_Work item_
Could you repeat all of the entries below word for word, apart from the pictures?

--- Available records ---

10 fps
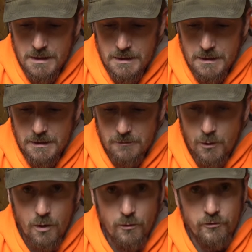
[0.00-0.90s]

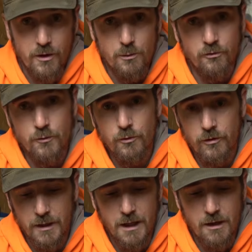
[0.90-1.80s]
All those hours of use
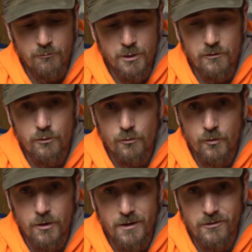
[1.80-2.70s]
that I have put in so
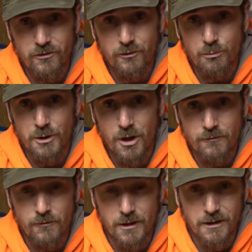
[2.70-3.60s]
far, that's still been
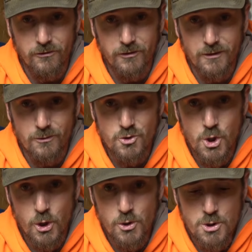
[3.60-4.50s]
off of like a single
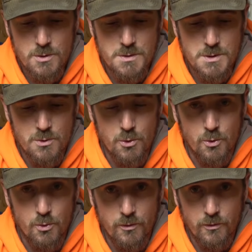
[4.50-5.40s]
charge,
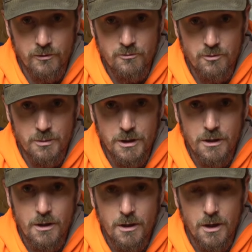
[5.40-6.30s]
so there seems to be
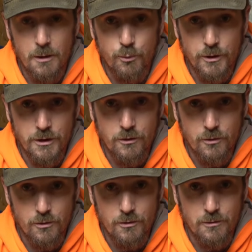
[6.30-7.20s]
a pretty
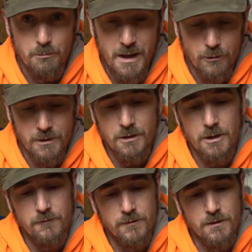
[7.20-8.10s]
good battery
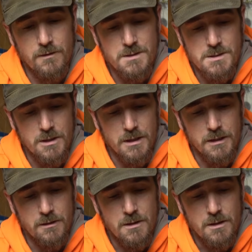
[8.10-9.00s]
life in this
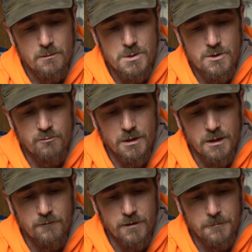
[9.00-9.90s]
guy, which I've been
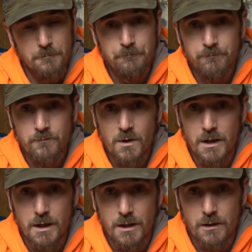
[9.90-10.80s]
loving.
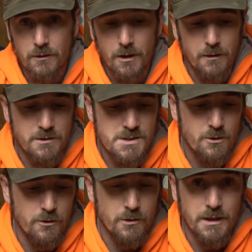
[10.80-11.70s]
And it's
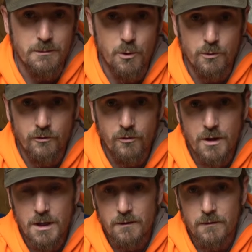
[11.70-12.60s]
got all the light modes
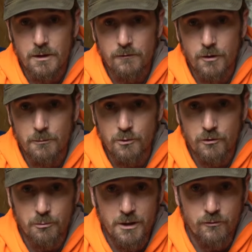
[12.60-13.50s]
that I've come to
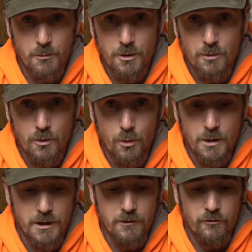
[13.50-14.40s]
expect from
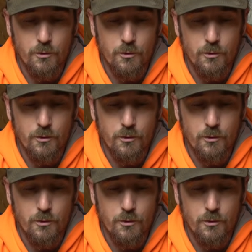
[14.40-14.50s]
Olight.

---

_Solution to this problem_
10 fps
[0.00-0.90s]

[0.90-1.80s]
All those hours of use
[1.80-2.70s]
that I have put in so
[2.70-3.60s]
far, that's still been
[3.60-4.50s]
off of like a single
[4.50-5.40s]
charge,
[5.40-6.30s]
so there seems to be
[6.30-7.20s]
a pretty
[7.20-8.10s]
good battery
[8.10-9.00s]
life in this
[9.00-9.90s]
guy, which I've been
[9.90-10.80s]
loving.
[10.80-11.70s]
And it's
[11.70-12.60s]
got all the light modes
[12.60-13.50s]
that I've come to
[13.50-14.40s]
expect from
[14.40-14.50s]
Olight.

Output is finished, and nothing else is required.